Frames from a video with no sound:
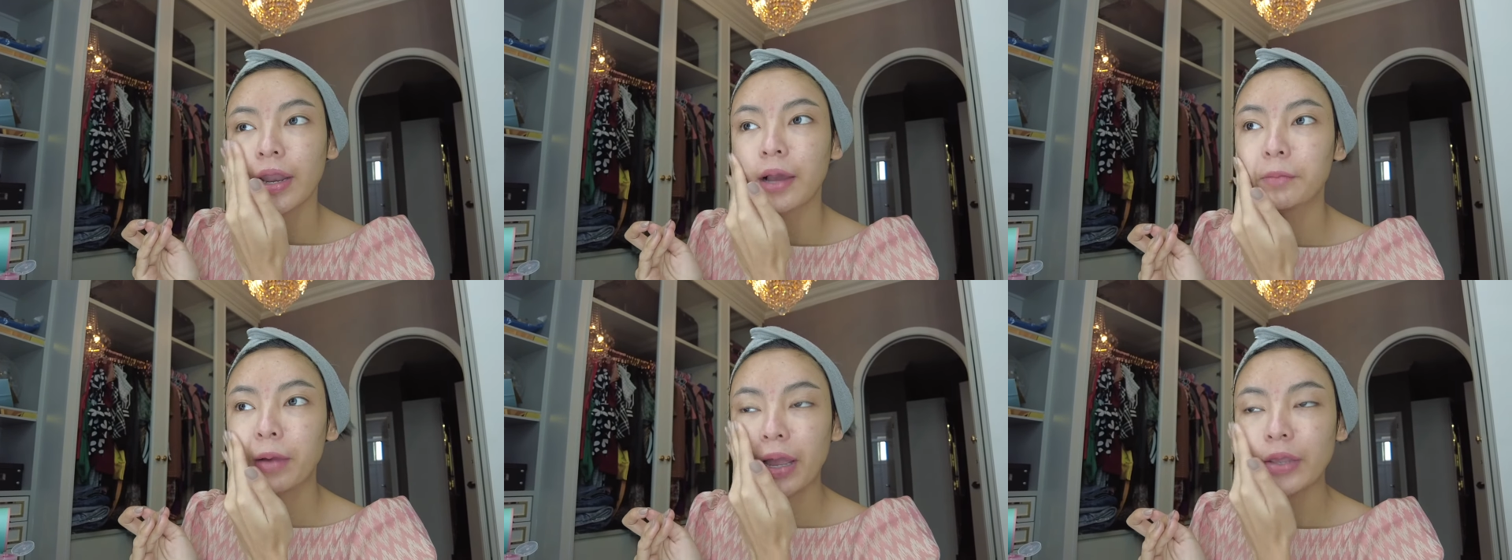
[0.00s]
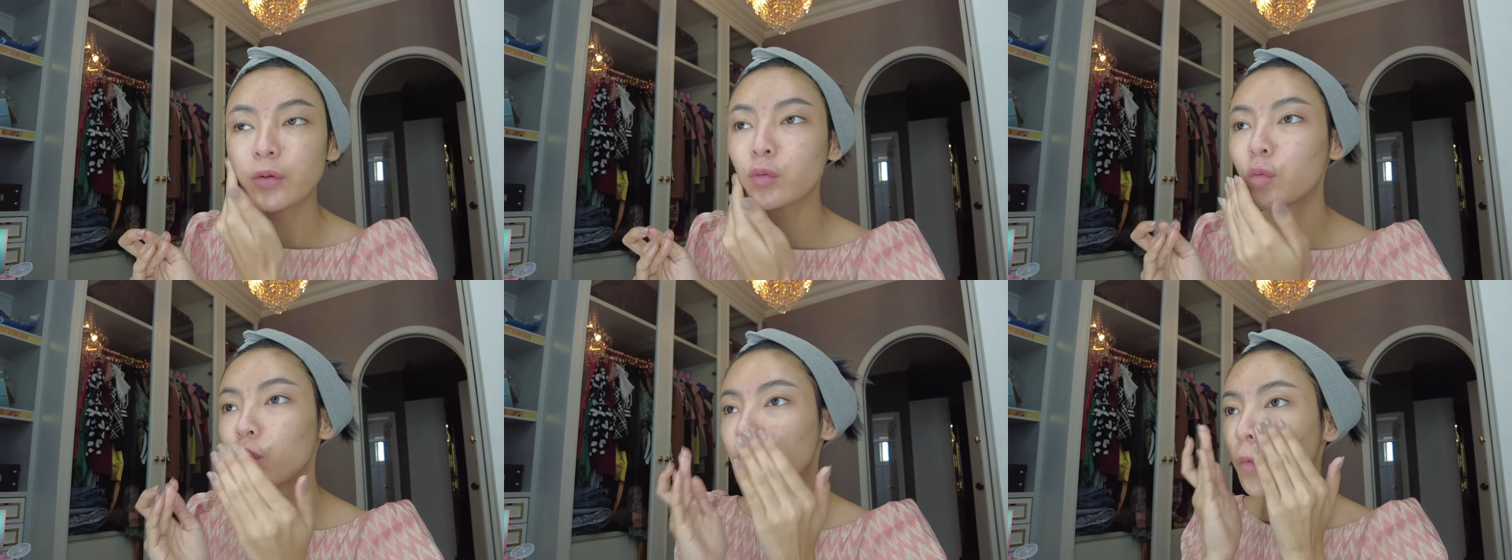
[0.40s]
ทำให้
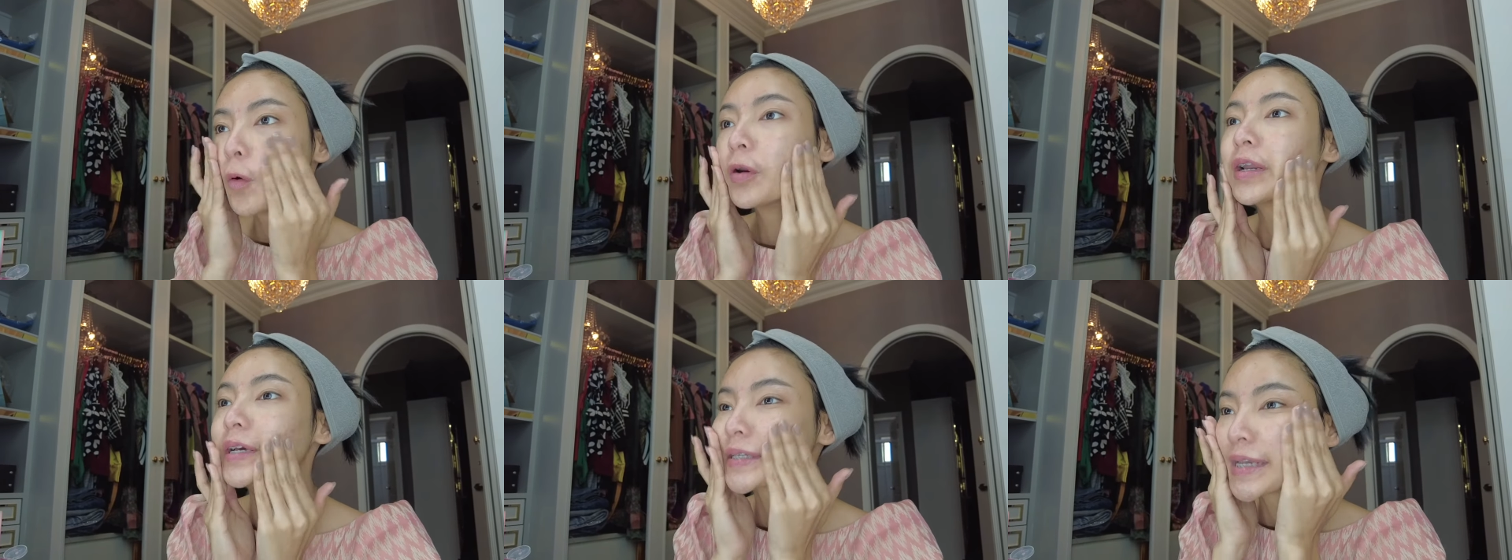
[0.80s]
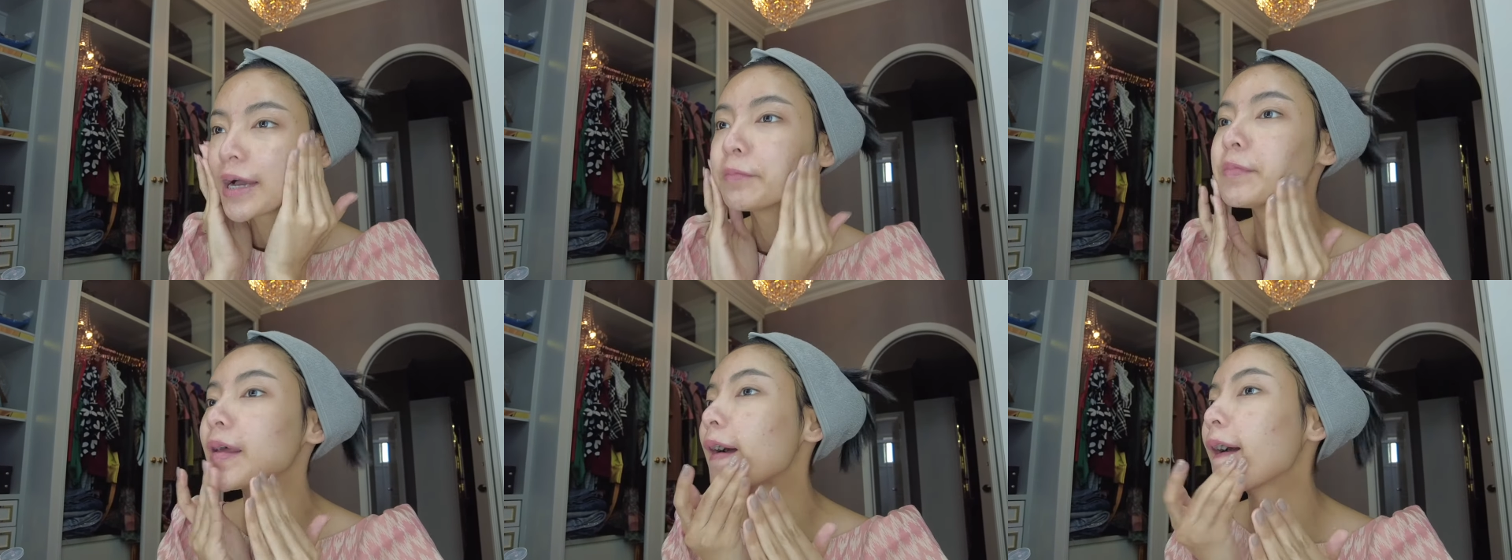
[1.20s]
รูขุมขนกระ
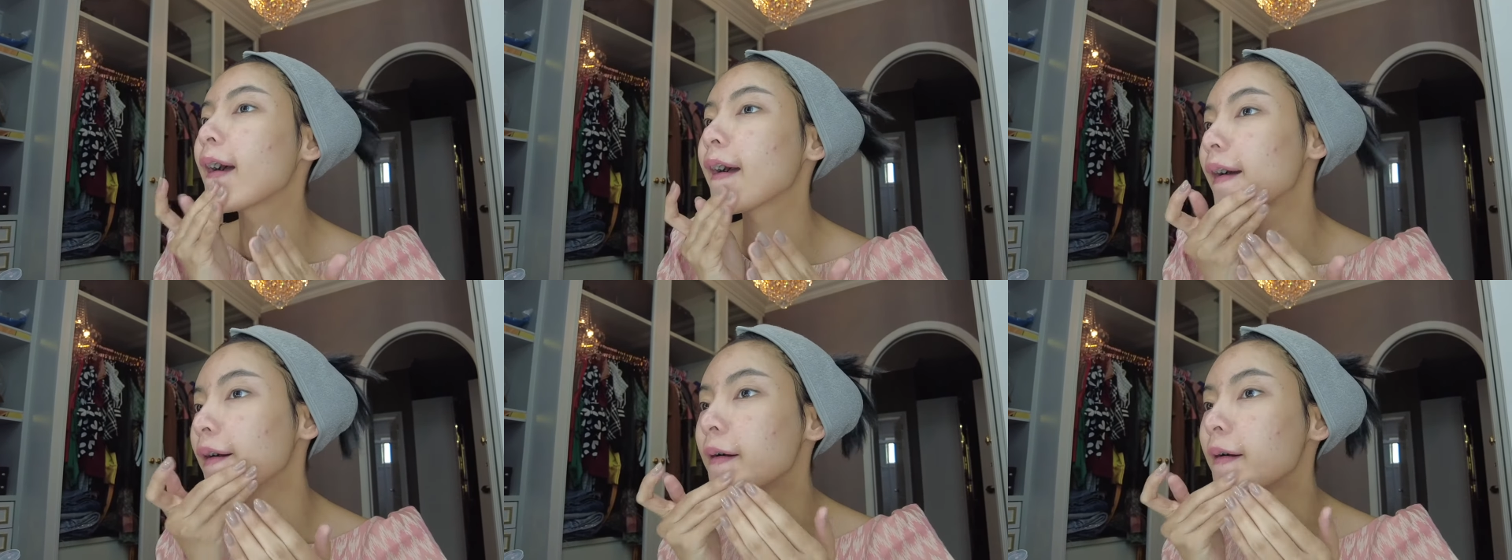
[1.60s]
ชับนะคะ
○ ○ ○ ○
Once the pictures are set aside, repeat the remaining data word for word.

SOLVED PROBLEM –
Frames from a video with no sound:
[0.00s]
[0.40s]
ทำให้
[0.80s]
[1.20s]
รูขุมขนกระ
[1.60s]
ชับนะคะ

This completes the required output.